La laïcité est un combat
Jeudi, à quelques jours de la date anniversaire de la promulgation de la loi de 1905 de séparation des Églises et de l’État, la fédération départementale du Parti Socialiste organisait, à Gravigny, un débat autour de la laïcité.
«La République assure la liberté de conscience. Elle garantit le libre exercice des cultes sous les seules restrictions édictées ci-après dans l’intérêt de l’ordre public», elle ne « reconnaît, ne salarie ni ne subventionne aucun culte ». C’est le texte fondateur de la laïcité en France.

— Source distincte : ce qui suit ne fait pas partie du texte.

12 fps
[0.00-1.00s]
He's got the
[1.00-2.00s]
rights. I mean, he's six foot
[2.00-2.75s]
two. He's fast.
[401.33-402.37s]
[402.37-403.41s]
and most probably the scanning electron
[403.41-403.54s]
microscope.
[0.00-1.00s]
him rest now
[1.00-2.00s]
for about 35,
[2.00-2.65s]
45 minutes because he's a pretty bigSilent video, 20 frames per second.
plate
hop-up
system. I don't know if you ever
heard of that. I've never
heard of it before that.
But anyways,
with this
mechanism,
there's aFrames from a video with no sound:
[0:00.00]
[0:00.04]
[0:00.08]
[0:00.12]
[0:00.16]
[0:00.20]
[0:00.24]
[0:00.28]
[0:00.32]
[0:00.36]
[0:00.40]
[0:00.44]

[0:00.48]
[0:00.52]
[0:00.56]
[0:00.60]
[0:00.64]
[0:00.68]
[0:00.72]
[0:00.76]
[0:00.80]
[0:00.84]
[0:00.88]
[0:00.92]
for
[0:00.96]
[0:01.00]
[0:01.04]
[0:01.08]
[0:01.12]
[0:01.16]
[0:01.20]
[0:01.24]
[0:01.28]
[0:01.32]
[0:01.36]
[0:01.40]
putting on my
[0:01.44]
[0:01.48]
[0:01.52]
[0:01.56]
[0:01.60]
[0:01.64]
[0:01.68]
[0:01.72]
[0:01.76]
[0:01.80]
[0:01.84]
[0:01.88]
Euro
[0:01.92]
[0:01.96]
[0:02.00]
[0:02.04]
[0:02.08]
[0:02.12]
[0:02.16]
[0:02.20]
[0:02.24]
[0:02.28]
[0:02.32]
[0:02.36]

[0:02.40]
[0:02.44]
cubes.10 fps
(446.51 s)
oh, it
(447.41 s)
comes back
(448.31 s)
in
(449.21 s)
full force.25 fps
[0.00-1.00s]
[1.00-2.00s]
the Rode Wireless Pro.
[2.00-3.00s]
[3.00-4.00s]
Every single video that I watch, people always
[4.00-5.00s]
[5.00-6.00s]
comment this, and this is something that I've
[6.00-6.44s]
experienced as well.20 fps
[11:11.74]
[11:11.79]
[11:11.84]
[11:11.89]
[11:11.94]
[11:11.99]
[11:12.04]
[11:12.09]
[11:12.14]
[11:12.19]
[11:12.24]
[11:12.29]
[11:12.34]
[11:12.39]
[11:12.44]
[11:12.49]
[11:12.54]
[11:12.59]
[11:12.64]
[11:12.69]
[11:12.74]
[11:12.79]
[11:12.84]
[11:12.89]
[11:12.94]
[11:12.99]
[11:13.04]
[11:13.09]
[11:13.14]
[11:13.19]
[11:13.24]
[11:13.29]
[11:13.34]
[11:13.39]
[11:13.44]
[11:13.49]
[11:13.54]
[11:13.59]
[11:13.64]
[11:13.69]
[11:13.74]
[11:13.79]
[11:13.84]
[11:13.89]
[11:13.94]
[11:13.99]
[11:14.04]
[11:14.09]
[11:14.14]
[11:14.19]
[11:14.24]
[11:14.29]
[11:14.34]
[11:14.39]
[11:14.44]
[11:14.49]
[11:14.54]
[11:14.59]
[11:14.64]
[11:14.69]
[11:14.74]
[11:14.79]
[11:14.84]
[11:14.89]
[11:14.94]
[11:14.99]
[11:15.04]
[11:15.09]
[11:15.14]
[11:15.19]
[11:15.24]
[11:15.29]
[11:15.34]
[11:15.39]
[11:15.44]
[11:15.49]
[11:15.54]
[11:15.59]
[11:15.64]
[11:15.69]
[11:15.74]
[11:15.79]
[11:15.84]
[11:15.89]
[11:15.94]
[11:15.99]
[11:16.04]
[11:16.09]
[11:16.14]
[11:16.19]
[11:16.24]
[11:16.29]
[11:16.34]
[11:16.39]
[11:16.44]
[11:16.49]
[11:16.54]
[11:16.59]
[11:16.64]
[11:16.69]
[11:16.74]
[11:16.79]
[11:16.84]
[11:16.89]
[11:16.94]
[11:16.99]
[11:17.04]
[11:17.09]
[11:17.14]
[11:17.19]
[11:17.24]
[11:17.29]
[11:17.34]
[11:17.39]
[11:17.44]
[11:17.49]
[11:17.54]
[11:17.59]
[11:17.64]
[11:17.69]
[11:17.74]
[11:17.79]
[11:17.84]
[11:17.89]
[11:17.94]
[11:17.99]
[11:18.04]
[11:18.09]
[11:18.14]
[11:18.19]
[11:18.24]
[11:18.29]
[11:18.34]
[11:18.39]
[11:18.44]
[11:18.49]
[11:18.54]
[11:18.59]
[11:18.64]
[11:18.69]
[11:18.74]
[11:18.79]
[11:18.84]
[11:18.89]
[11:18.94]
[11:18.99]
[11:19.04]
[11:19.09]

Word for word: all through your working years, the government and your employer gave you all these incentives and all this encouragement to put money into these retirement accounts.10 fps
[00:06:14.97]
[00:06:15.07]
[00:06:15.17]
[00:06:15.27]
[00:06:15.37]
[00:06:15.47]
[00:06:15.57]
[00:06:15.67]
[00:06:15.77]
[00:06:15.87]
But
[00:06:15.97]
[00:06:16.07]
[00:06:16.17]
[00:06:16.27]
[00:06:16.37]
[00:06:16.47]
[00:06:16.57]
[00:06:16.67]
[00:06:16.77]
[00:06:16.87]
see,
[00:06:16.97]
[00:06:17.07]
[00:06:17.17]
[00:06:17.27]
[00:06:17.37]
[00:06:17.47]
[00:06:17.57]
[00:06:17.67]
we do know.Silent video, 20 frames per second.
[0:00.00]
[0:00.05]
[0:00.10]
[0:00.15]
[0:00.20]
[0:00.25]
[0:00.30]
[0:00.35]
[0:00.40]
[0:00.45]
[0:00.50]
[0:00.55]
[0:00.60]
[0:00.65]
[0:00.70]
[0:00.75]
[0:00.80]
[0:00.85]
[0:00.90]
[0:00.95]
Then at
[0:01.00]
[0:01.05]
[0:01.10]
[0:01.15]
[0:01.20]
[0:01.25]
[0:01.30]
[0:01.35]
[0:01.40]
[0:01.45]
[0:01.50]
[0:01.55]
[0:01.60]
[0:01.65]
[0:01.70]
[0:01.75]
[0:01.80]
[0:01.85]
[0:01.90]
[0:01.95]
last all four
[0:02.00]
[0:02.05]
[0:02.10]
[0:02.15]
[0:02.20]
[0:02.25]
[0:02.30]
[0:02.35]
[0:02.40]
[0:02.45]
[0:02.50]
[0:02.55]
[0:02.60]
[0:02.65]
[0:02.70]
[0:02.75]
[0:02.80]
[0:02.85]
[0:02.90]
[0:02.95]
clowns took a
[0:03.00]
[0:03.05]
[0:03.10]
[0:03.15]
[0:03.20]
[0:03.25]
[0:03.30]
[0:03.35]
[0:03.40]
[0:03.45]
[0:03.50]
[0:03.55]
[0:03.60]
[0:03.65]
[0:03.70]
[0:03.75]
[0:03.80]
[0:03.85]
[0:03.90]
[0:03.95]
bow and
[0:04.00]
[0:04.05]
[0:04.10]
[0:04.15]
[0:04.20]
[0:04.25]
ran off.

Pour célébrer la loi du 9 décembre 1905, le PS de l’Eure a décidé d’organiser chaque année, « autour du 9 décembre » un temps de réflexion et de débat sur les questions de laïcité.
Débutée dans l’après-midi par un dépôt de gerbe sur la tombe d’Aristide Briand à Houlbec-Cocherel, cette journée anniversaire s’est poursuivie à la Maladrerie de Gravigny où, devant une salle comble, Timour Veyri a ouvert la soirée en soulignant « l’oeuvre de réconciliation » de la loi de 1905. « Dans un moment politique où l’on construit de plus en plus de murs et de moins en moins de ponts », le secrétaire fédéral du PS de l’Eure a rappelé les fractures entre chrétiens et laïcs, entre ouvriers et patronat, entre jésuites et jansénistes qui ont traversé l’Histoire. « Alors que les tensions et les questions autour de la place du religieux dans notre pays n’ont jamais été aussi vives depuis un siècle, les socialistes de l’Eure ont la conviction que c’est à la Gauche de travailler pour remettre la laïcité au coeur du modèle politique que nous proposons aux Français ».
118 ans après, « la laïcité reste un formidable outil de réconciliation ». Un outil dont l’usage reste un peu flou, à en juger par la suite des débats.
Les maires face aux questions de laïcité
Avant de débattre, entre élus, de la place de la laïcité au sein de la gauche française, la soirée a commencé par une table ronde entre l’avocat et spécialiste Philippe Bluteau, auteur du livre Le maire et la laïcité, et Marc-Antoine Jamet, le maire de Val-de-Reuil.
En position difficile « entre le marteau des revendications individuelles ou collectives et l’enclume du droit et du contrôle de légalité », les maires naviguent à vue. « La loi n’est pas précise », a expliqué l’avocat spécialisé en droit public. En prenant pour exemple les décisions contradictoires des Cours d’appel de Paris et de Nantes sur la place des crèches dans l’espace public. Considérée comme un symbole chrétien à Paris, comme culturel à Nantes, la question des crèches a été « tranchée » en 2016 par le Conseil d’État qui avait autorisé l’installation de crèches dans des bâtiments publics, mais sous conditions strictes : absence de prosélytisme, manifestation culturelle ou festive, à l’occasion de Noël… En résumé, « une crèche de Noël est un signe religieux, sauf quand elle ne l’est pas » a ironisé Philippe Bluteau pour dire toute la difficulté des maires face aux questions de laïcité. « Du coup, les choses se règlent au coup par coup ». Dans le plus grand flou.
Pour le maire de Val-de-Reuil, la question est tranchée. « La France est un pays laïc» et « il n’y a pas de religion inférieure à une autre». Ulcéré par ces maires qui s’affichent dans les églises sur les réseaux sociaux, qui participent aux offices, partagent leurs opinions religieuses en conseil, souhaitent un bon Aïd Moubarak à leurs administrés de confession musulmane, Marc-Antoine Jamet est intransigeant. Hostile aux subterfuges qui permettent à la religion de se glisser dans l’espace public, jusqu’à remettre en cause l’enseignement de la natation et des sciences physiques, il érige la laïcité comme un rempart contre la théocratie. « Face aux valeurs religieuses qui s’affirment, c’est un combat aussi important que celui de 1905», a conclu Marc-Antoine Jamet.